Sunday 4 July 2010

Danny Alexander responds

Chief Secretary to the Treasury Danny Alexander has a letter in The Observer responding to last week's news report of the Fabian Society's analysis, showing that the impact of spending cuts would make the budget's overall impact considerably more regressive.

Here is his letter:



The rich will bear the burden

The Fabian Society report on the impact of spending cuts ("Osborne's budget cuts 'will hit Britain's poorest families six times harder than the richest'", News) failed to take into account both our stated priorities for the spending review and our record from only a short time in office.

This budget is progressive because the burden falls most heavily on the wealthier in our society. We will lift almost a million of the lowest-paid workers out of income tax, relink the state pension to earnings, increase child tax credits for the most vulnerable and we have ensured child poverty will not increase. The next stage in the process is the spending review. We have already promised to increase health spending in real terms every year of the parliament. We will pay particular attention to the services relied on by the most vulnerable in our society and on those regions heavily dependent on the public sector.

Danny Alexander

The Treasury London SW1


I would contest several of the claims which Alexander makes:


(1)
"The Fabian Society report on the impact of spending cuts failed to take into account both our stated priorities for the spending review and our record from only a short time in office".


Both of these points are erroneous.

The research does begin from the modelling of the distributional analysis of the budget's tax and benefits changes, and then includes in the model the decision taken on the scale of additional spending cuts overall which was set out in the budget. (This is precisely the "record from only a short time in office").

It does so by including in the analysis the firm commitments the government has made, specifically the ring-fencing of health and international development (which are the specific "stated priorities for the spending review" we have to date in sufficient detail to model).

The Fabian Society will produce further distributional analysis of the decisions which the government takes. The initial analysis offers a "baseline" taking account of ring-fenced areas, showing the impact of cuts if shared across other areas.

(2)
"This budget is progressive because the burden falls most heavily on the wealthier in our society".


That is certainly contested, and the broad consensus of non-aligned opinion appears to be against Alexander's continued claim this was a "progressive" budget. The new decisions taken by the Coalition were regressive, as the Institute of Fiscal Studies has shown: the burden falling more heavily on the poorest than the affluent. Alexander's claim relies on policies inherited from Alastair Darling, but the Coalition's further choices did not then emulate that progressivity but were, in fact, regressive.

The £3.7 billion income tax cut was outweighed for poorer households by the VAT rise: the poorest 40% lose much more on VAT than they gain on the income tax threshold change.

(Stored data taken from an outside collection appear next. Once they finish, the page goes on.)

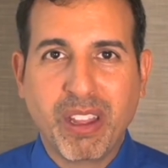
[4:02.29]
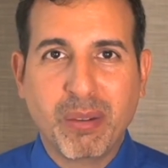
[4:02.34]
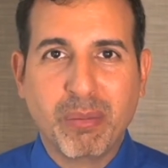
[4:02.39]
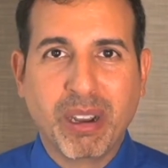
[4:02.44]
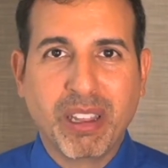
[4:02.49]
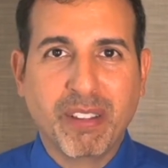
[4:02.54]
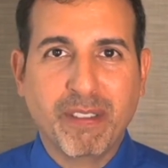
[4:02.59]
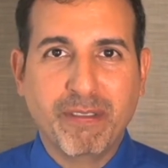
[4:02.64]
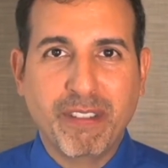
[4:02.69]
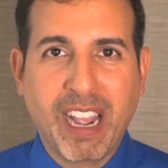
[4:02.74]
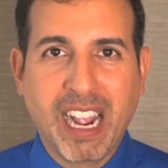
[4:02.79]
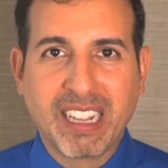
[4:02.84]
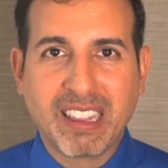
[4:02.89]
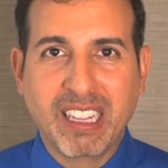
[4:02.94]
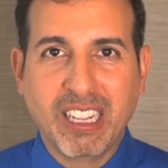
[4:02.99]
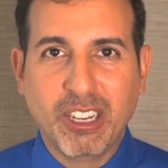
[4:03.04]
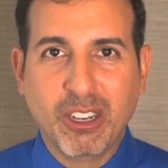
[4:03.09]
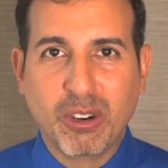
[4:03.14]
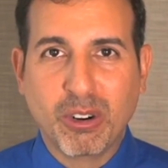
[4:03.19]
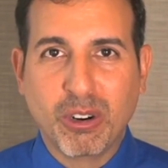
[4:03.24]
by the fact
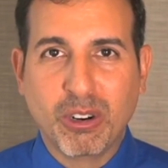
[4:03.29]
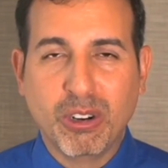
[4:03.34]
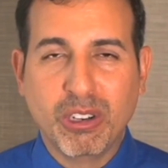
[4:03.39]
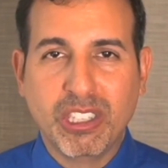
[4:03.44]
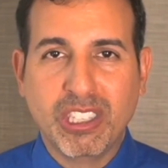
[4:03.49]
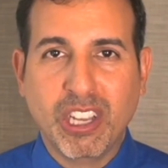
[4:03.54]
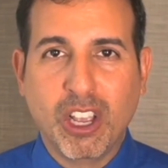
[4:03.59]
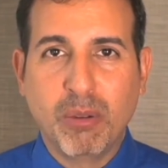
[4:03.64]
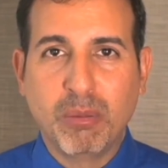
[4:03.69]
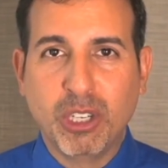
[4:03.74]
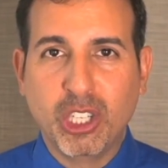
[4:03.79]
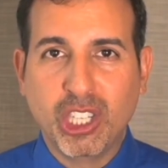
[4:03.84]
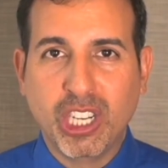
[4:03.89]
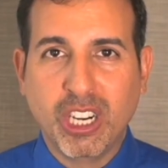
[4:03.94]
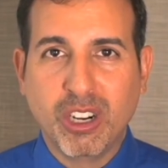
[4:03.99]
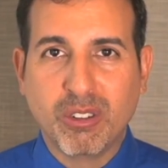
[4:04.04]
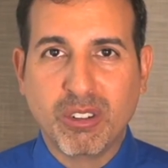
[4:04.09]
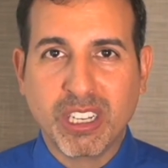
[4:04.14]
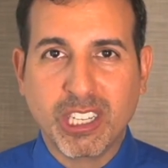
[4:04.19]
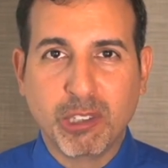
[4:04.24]
that your cell
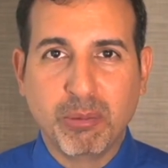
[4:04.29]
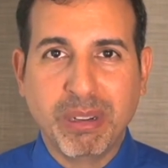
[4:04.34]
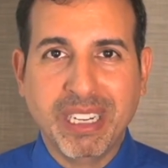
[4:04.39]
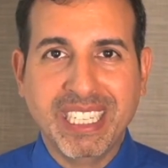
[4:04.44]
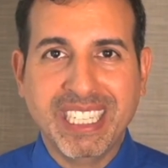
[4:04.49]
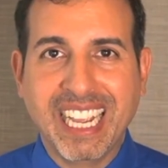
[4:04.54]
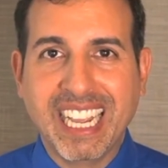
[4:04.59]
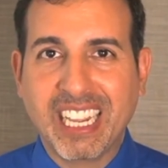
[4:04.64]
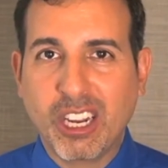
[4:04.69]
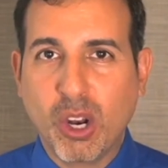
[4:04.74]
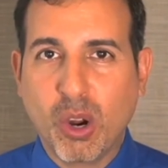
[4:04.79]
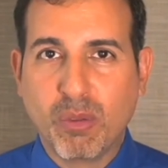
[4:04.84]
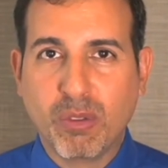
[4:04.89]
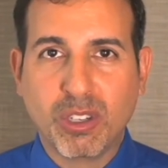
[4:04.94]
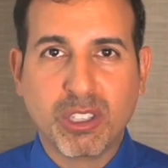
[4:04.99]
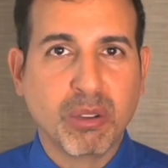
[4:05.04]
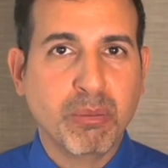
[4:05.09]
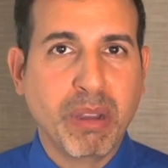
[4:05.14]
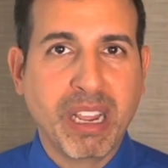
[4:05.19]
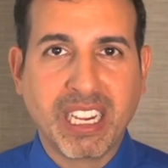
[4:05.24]
machinery is being taken
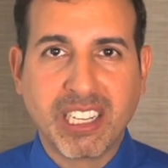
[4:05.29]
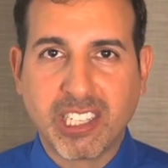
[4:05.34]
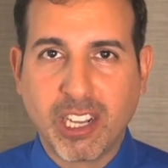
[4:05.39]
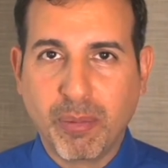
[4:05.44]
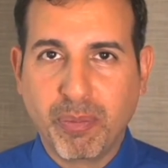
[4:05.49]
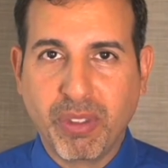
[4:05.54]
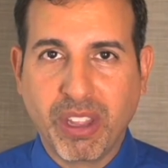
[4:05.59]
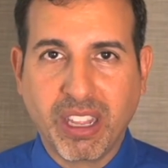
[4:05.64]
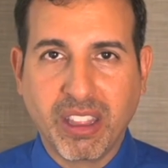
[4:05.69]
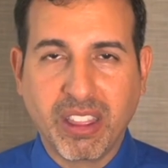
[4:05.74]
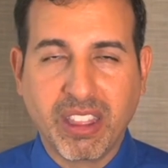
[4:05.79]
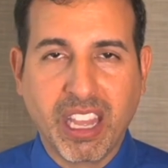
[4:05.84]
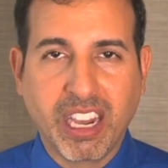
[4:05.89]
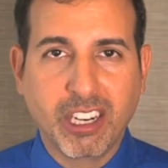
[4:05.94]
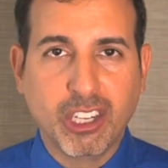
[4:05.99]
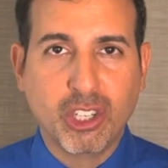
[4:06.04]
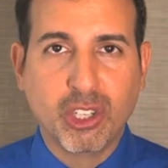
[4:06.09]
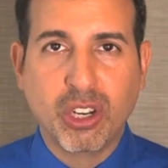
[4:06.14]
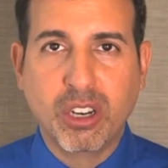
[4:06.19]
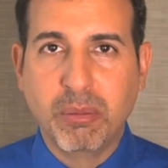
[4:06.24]
over to make something that
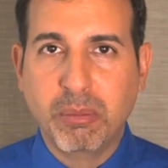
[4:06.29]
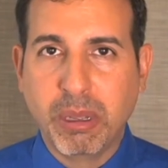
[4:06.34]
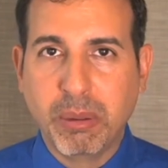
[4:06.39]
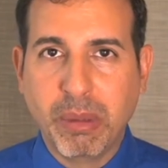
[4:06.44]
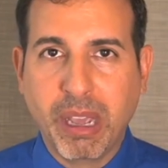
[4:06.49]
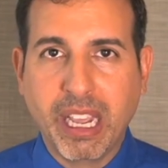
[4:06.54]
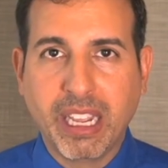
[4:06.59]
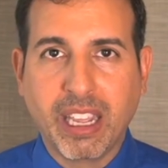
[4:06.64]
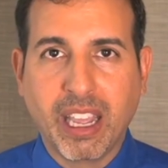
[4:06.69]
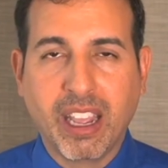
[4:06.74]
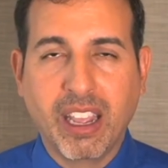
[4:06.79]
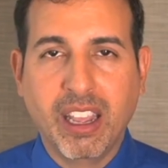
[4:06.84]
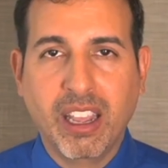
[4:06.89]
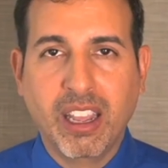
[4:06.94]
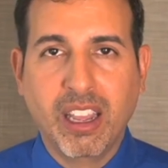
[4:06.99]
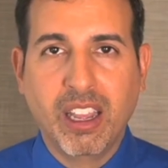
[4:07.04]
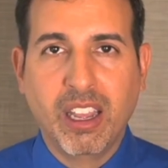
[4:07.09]
it shouldn't be making,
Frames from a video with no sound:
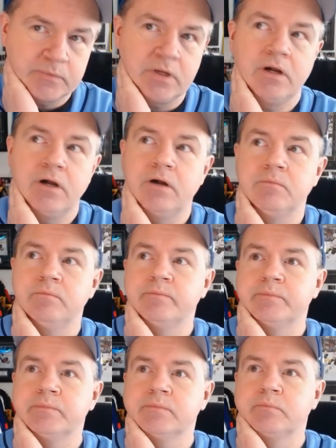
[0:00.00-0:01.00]

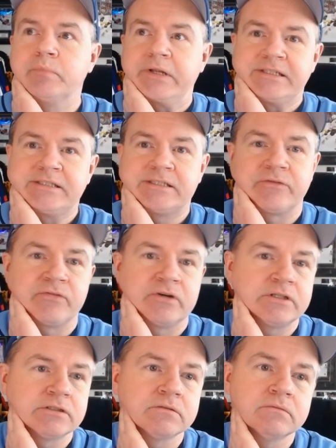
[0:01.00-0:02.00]
But it's different.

The decision on child poverty is welcome, and was needed to avoid a net regressive effect of all measures (including Darling's), though leaves the Coalition needing to do more given it has said it is committed to meeting targets to halve and end child poverty.

(3)
"The next process is the spending review ... We have already promised to increase health spending in real terms every year of the parliament. We will pay particular attention to the services relied on by the most vulnerable in our society and on those regions heavily dependent on the public sector".


The Fabian Society will produce analysis of the spending round decisions.
The decision to go for much deeper and faster spending cuts than the Liberal Democrats envisaged will make the distributional pledge much harder to keep. (Nick Clegg has previously (rather risibly) complained that the IFS do not include decisions the government has not taken. However, in this case, the government is also advantaged because briefings about much deeper spending cuts are not yet shown in the analysis either).

If the government disagrees with our analysis, the best way to respond would be to report transparently on the distributional impact of its public spending changes, both across the board and by department, at the time of the spending review. With the government having made so much of its willingness to produce such analysis of the taxation changes in the budget, Alexander should surely be willing to do this. It would be essential to prove that his promise - repeated again in today's letter - that "progressive austerity" and cuts will not hit the poor harder has been met.

2 comments:

Ewan B said...

Just a heads up, your link to the letter actually links to another article: "Oil firms must compensate the people of Nigeria".

Sunder Katwala said...

Thanks. His is the second letter below that on the same link.

They don't seem to publish them separately. That's why I ran the whole text here.